12. En cinquième lieu, la créance litigieuse a pour origine l'hospitalisation et les soins prodigués à la jeune B... A... entre le jour de sa naissance, le 29 avril 2012, et le
1er juin 2012. Il résulte de l'instruction, et notamment de la correspondance entre le centre hospitalier et la Mutuelle nationale territoriale produite devant les premiers juges, que malgré les demandes du centre hospitalier, ces soins n'ont pas été pris en charge par l'assurance maladie ni la mutuelle, l'enfant n'étant rattachée à aucun bénéficiaire de l'assurance maladie, ce qui a conduit le centre hospitalier à facturer le séjour à la requérante. Si Mme A... soutient que sa petite-fille était bien déclarée bénéficiaire auprès de l'assurance maladie, elle n'apporte pas d'élément au soutien de ces allégations.

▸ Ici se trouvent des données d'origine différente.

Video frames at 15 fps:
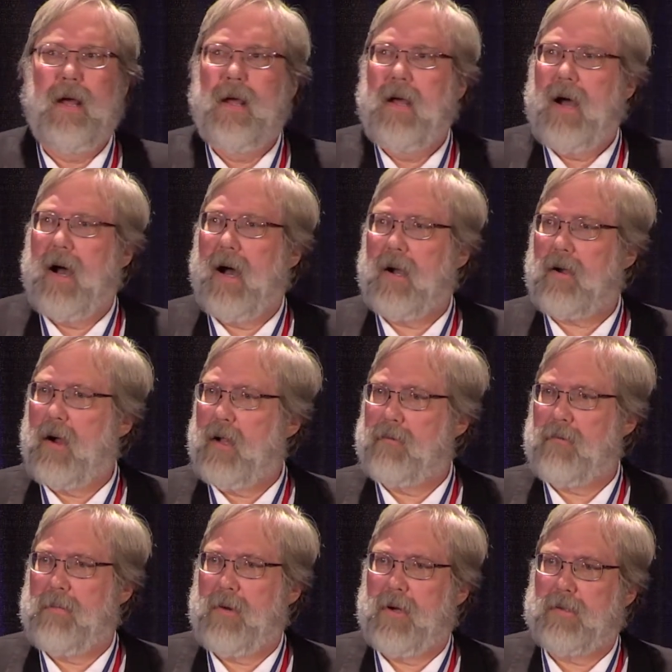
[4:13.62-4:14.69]

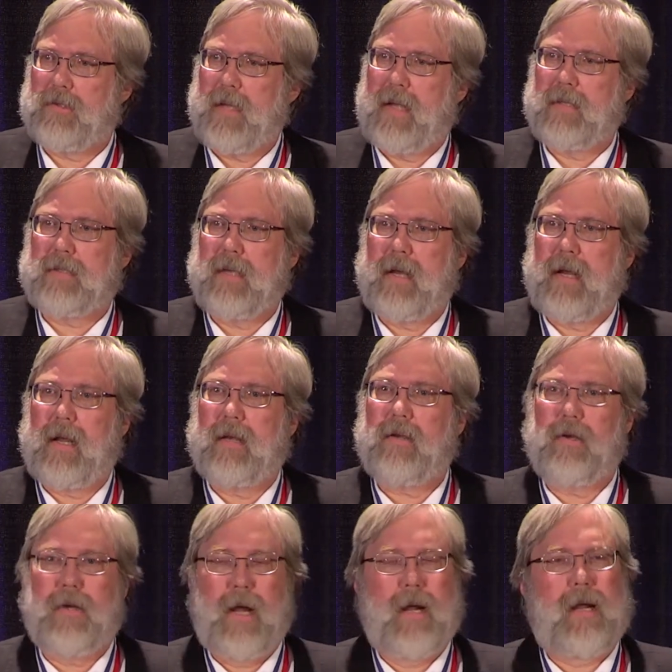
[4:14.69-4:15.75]
called remote sensing and
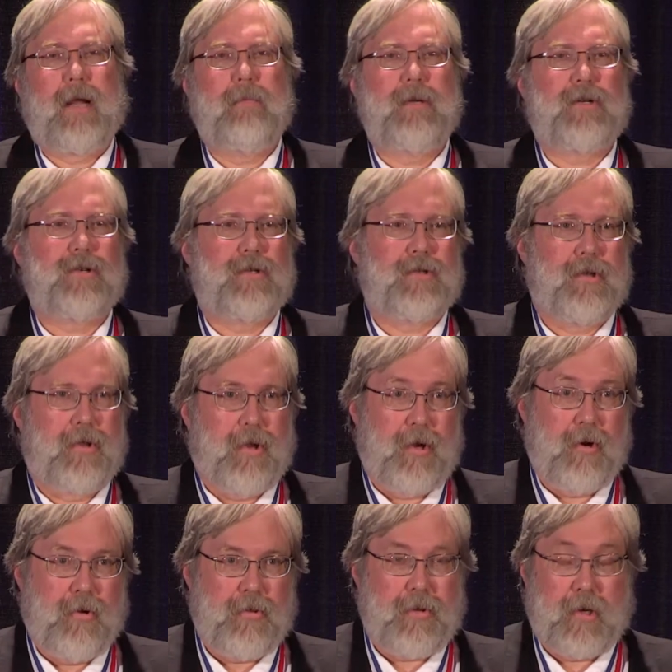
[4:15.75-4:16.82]
to take images of the
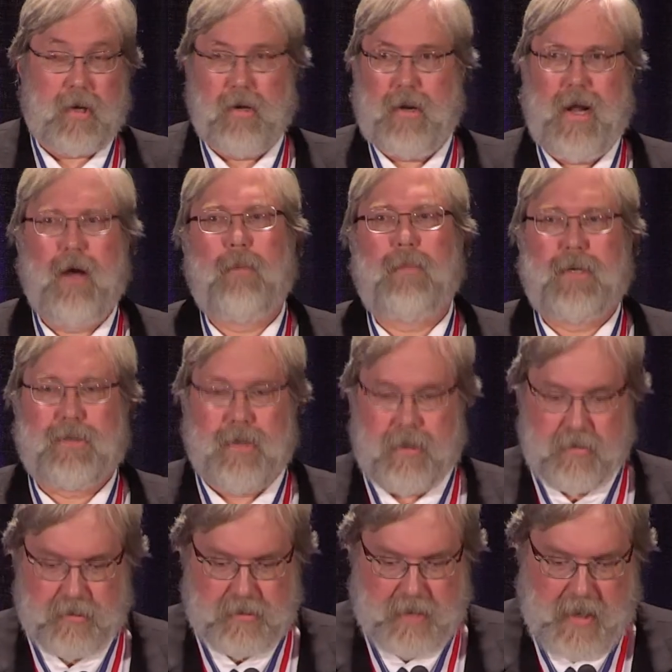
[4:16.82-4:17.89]
Earth that could help us
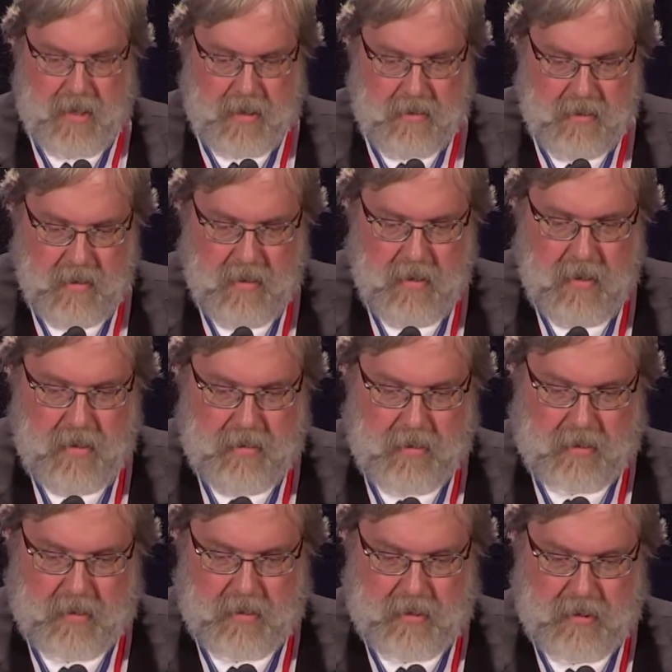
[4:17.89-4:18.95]
understand
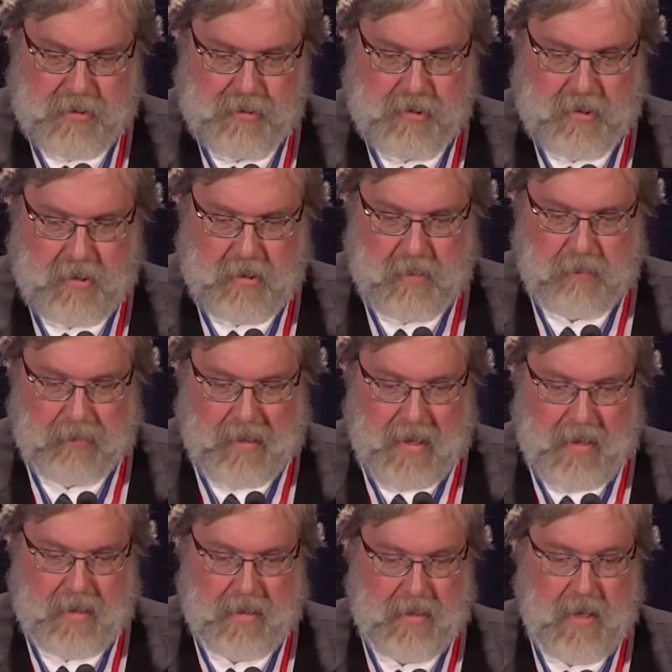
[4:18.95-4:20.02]
the condition of the
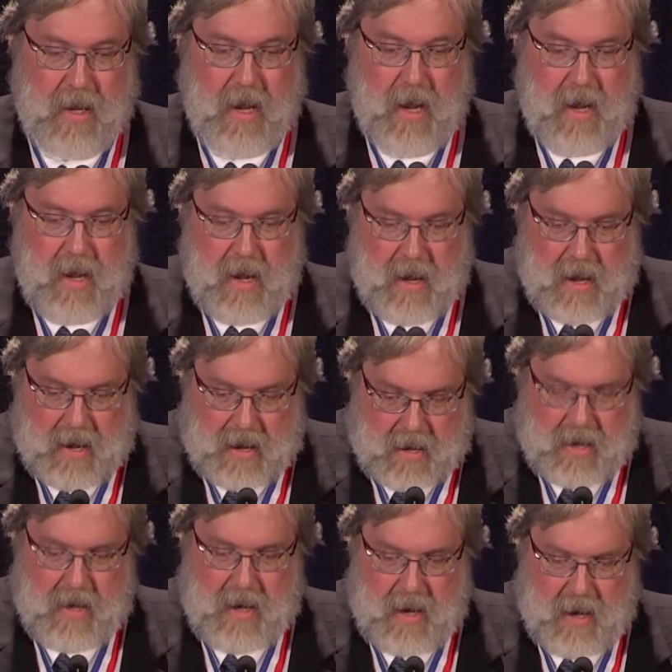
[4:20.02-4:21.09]
planet.
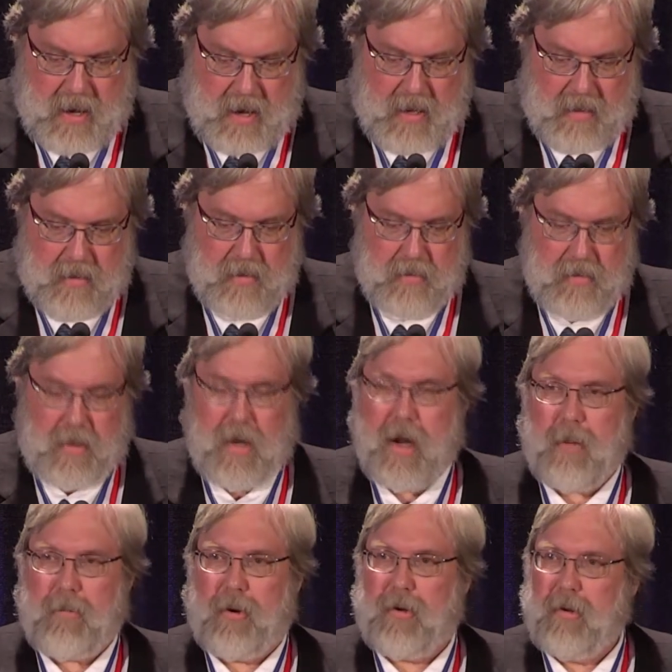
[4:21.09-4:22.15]
I had the
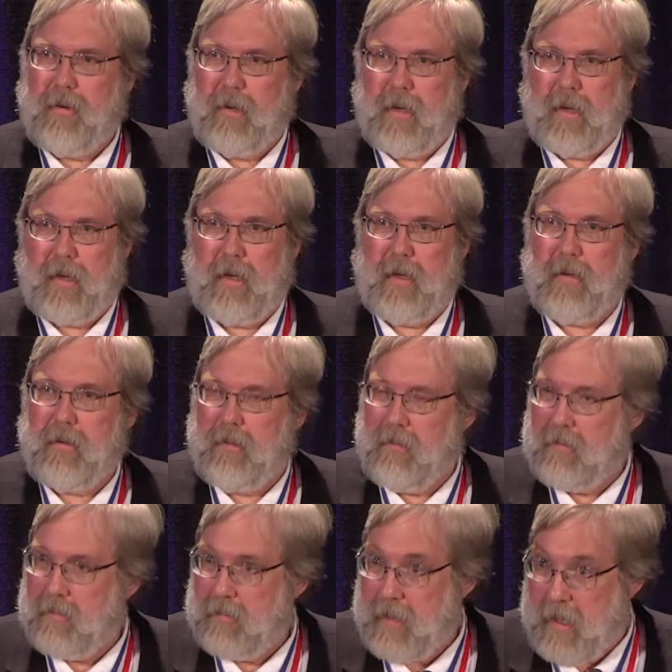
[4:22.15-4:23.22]
opportunity
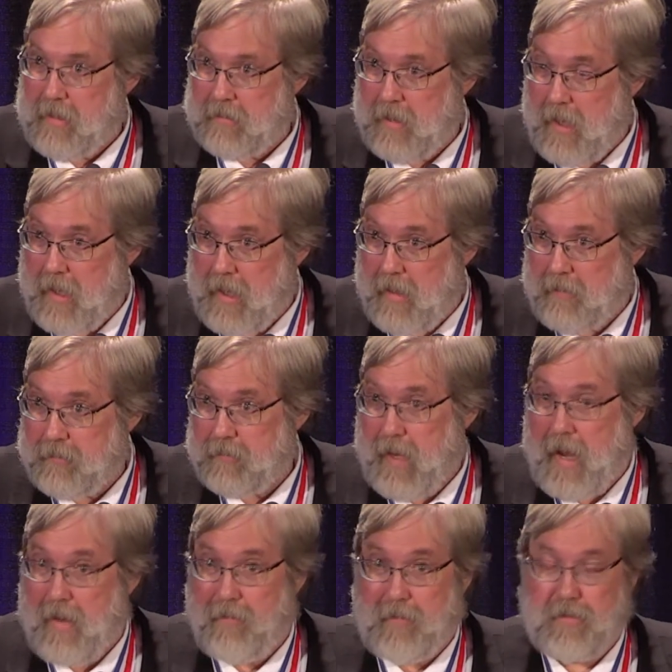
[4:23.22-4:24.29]
to
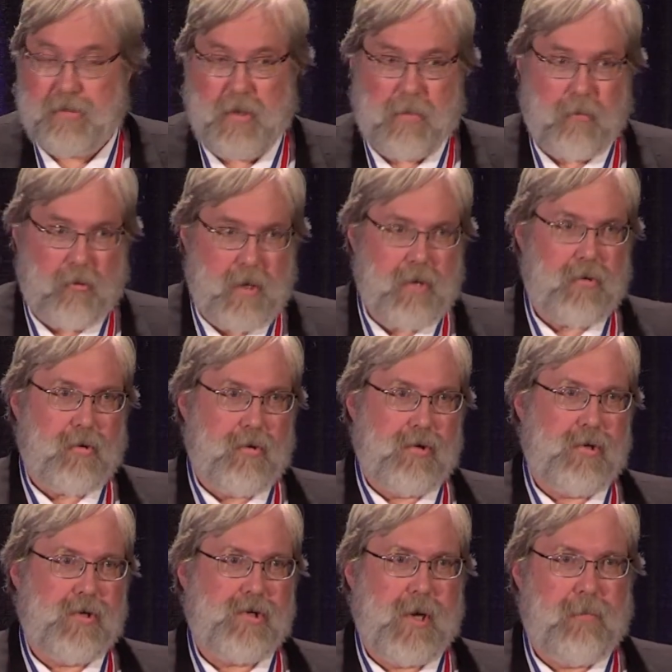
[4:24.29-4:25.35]
have a summer
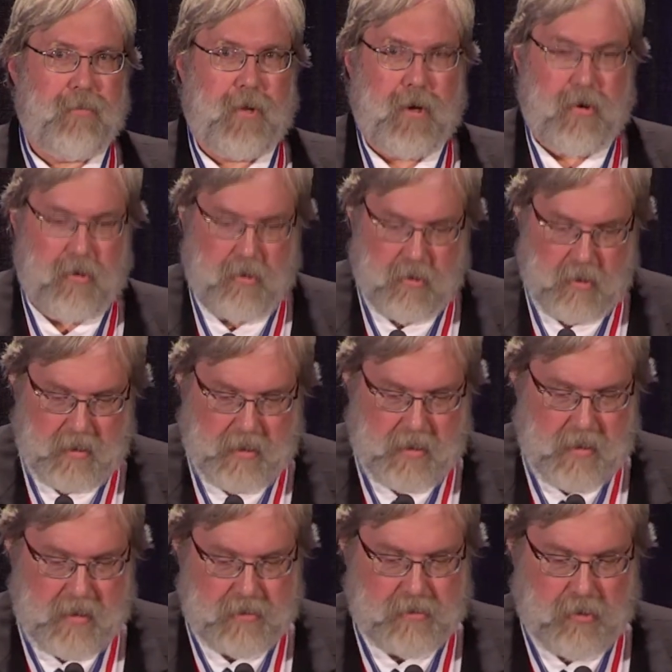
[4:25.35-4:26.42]
internship there early
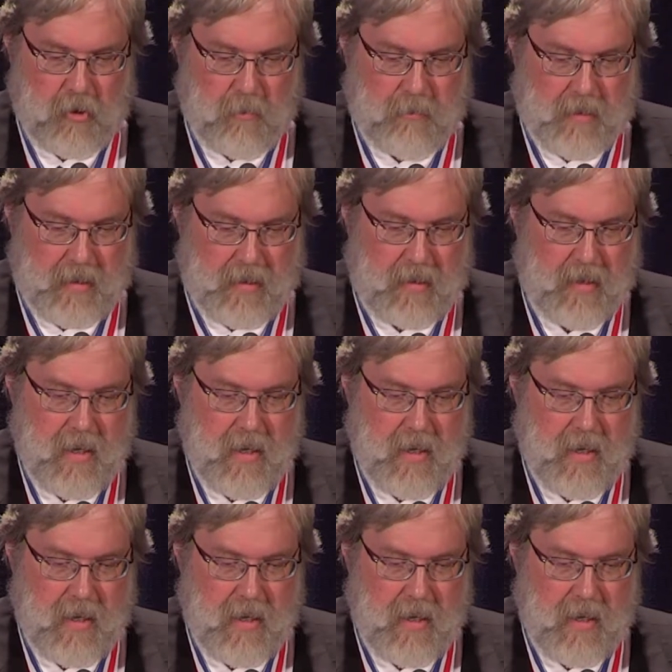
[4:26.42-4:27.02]
in its opening,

En ce qui concerne les conclusions tendant à la condamnation du centre hospitalier à verser à Mme A... la somme de la somme de 37 807,66 euros :
13. Le présent arrêt rejetant les conclusions à fin d'annulation et de décharge, les conclusions tendant à la condamnation du centre hospitalier à payer à Mme C... A... la somme de 37 807,66 euros en remboursement des retenues mensuelles pratiquées irrégulièrement sur son salaire par l'administration depuis 2015 et des sommes recouvrées au titre de la saisie-attribution de compte assurance-vie avec intérêts de droit et capitalisation des intérêts échus à compter du 30 juillet 2019 ne peuvent qu'être rejetées.
14. Il résulte de tout ce qui précède que les requérantes ne sont pas fondées à soutenir que c'est à tort que, par le jugement attaqué, le tribunal administratif de la Guyane a rejeté la demande de Mme C... A.... Par voie de conséquence, il y a lieu de rejeter leurs conclusions tendant au bénéfice des dispositions de l'article L. 761-1 du code de justice administrative. Dans les circonstances de l'espèce, il n'y a pas lieu de faire droit aux conclusions présentées sur ce fondement par le centre hospitalier.
DECIDE :
Article 1er : La requête de Mme C... A... et Mme D... A... est rejetée.
Article 2 : Les conclusions du centre hospitalier André Rosemon de Cayenne tendant au bénéfice des dispositions de l'article L. 761-1 du code de justice administrative sont rejetées.
Article 3 : Le présent arrêt sera notifié à Mme C... A..., Mme D... A... et au centre hospitalier André Rosemon de Cayenne ainsi qu'à la direction régionale des finances publiques - Guyane.
Délibéré après l'audience du 7 novembre 2024 à laquelle siégeaient :
Mme Frédérique Munoz-Pauziès, présidente,
Mme Bénédicte Martin, présidente-assesseure,
Mme Lucie Cazcarra, première conseillère,
Rendu public par mise à disposition au greffe le 28 novembre 2024.
La présidente-assesseure,
Bénédicte MartinLa présidente-rapporteure,
Frédérique Munoz-PauzièsLa greffière,
Laurence Mindine
La République mande et ordonne au préfet de la Guyane en ce qui le concerne, et à tous commissaires de justice à ce requis, en ce qui concerne les voies de droit commun contre les parties privées, de pourvoir à l'exécution du présent arrêt.